Pawanexh Kohli is the founding Chief Executive of India's National Centre for Cold-chain Development (NCCD), the premier think-tank in agri-logistics set up in public-private-partnership mode in 2012, and from 2012 to 2020 was the Chief Advisor to Ministry of Agriculture & Farmers Welfare.

Early life
Born to an Indian Air Force officer, he accompanied his parents with their postings at various Indian cities. As a consequence, his education was cross cultural and spread across various regions in India and the schools he studied in include Frank Anthony School in Agra, Bishops School in Pune, Jesus and Mary School in Amritsar before completing his high schooling from The Air Force School in New Delhi. He subsequently completed his professional education from LBS College of Advanced Maritime Studies and Research as a certified Master Mariner, having earlier completed his professional training at the TS Rajendra.

Career
In 1982, Kohli commenced his career as a mariner and was later master of oceangoing ships for the final 15 years. Amongst others, he was the master and captain of one of the world's largest refrigerated cross-ocean carriers (reefer ships). Besides refrigerated transportation, he also directed or operated car carriers, oil tankers, container ships, ice-class general cargocarriers, timber carriers and others.

Between 2008 and 2012 Capt. Kohli contributed through professional executive roles as the prime mover in one of the largest logistics and distribution companies in India and later for the integration of the largest logistics & supply chain infrastructure enterprises, heading the development of solutions to drive a pan-national footprint of India's first set of Free Trade Zones.
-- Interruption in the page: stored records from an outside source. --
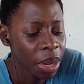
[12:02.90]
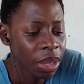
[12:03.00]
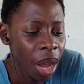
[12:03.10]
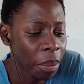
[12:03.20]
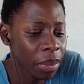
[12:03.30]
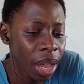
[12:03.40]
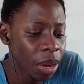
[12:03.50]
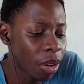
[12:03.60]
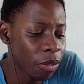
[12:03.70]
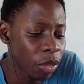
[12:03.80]
I'm not
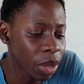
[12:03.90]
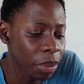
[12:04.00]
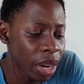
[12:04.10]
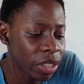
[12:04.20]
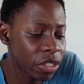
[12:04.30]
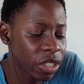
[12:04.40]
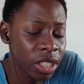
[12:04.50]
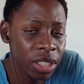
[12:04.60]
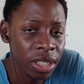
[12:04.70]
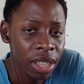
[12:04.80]
offering my
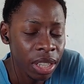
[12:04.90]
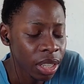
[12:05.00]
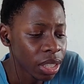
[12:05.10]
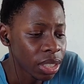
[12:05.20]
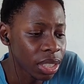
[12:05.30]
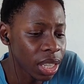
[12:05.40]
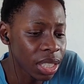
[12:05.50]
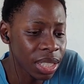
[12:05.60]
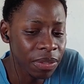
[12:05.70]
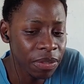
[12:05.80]
cheeks to get
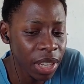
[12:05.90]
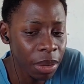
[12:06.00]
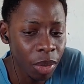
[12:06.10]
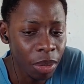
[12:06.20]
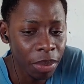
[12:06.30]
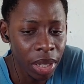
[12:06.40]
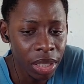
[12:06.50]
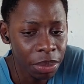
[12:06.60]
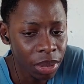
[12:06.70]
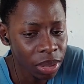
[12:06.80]
some fame or money, bro.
In 2012 he was selected by the Government of India to help incubate the National Centre for Cold-chain Development (NCCD) as its Chief Advisor. Shortly thereafter, the body was restructured and in 2014, he was selected as its founding Chief Executive Officer. He was then also accorded  entitlements equivalent to those of Joint Secretary in Government of India. Concurrently, he continued to serve as the Chief Advisor to the Agriculture Ministry to guide initiatives related to post harvest management and agricultural supply chain.

At NCCD, Kohli had key involvement in establishing a historic MoU of cooperation in cold chain between nodal Indian and French organisations. He was guest of honor and represented India at the International Conference on Sustainable Cold Chain in Paris (April 2013). In July 2015 he was invited as a global expert to speak on the Global Food Crisis at the House of Lords in UK.
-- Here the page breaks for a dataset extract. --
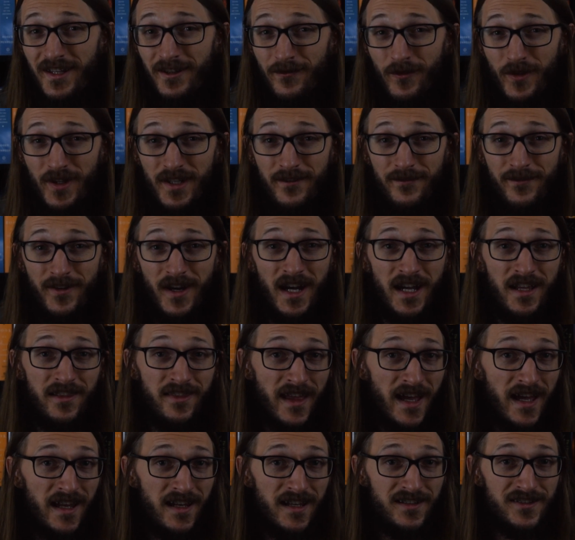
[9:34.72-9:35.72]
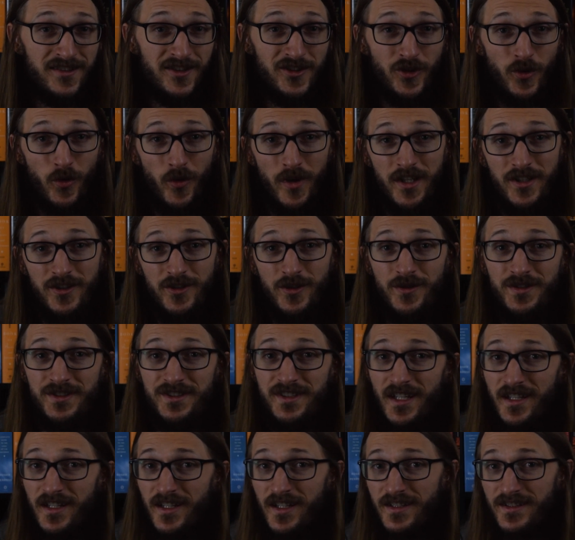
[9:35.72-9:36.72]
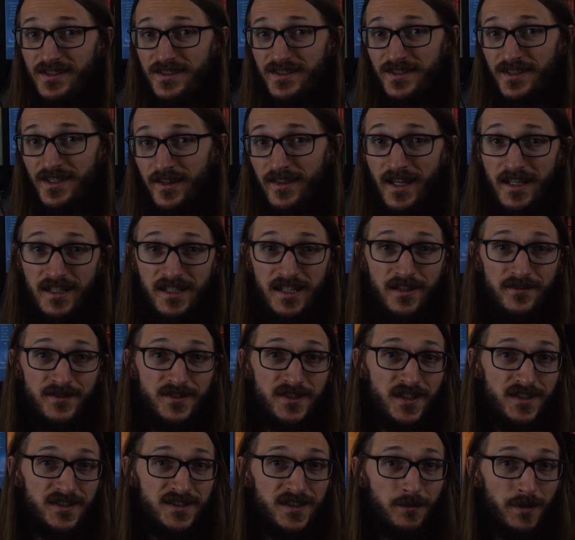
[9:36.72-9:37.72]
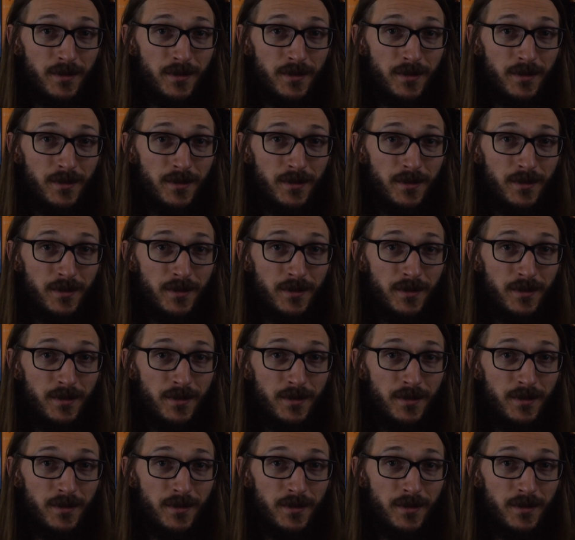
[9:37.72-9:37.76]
if we divide that into 22 seconds, that gives us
Kohli is a member councilor of various national committees and advisor to industry organisations and is chairman of the national Committee on Supply chain and Logistics, the first such committee set up with a focus on the supply chain by the government. He also co-chairs the committees on Human Resource Development and Research & Development for cold chain. He is a principal member of the Indian government's Committee for Doubling Farmers' Income, set up in 2016 and has authored & co-authored a number of policy documents. Role as a thought leader is also acknowledged in various other Task Forces and Committees on agricultural marketing and logistics.

In 2018, the University of Birmingham conferred Kohli the title of Honorary Professor. After leading NCCD for eight years, on 31 January 2020, Kohli resigned from the position of CEO of NCCD and as Chief Advisor to Department of Agriculture & Farmers Welfare of India.

Honors and awards
In December 2010 he was acknowledged in his individual capacity, as the "Cold Chain Personality of the Year" by an expert panel hosted by KPMG-Supply Chain Leadership Council. The award was in appreciation for individual contributions to the industry and for aligning focus on the socio-economic fabric in India.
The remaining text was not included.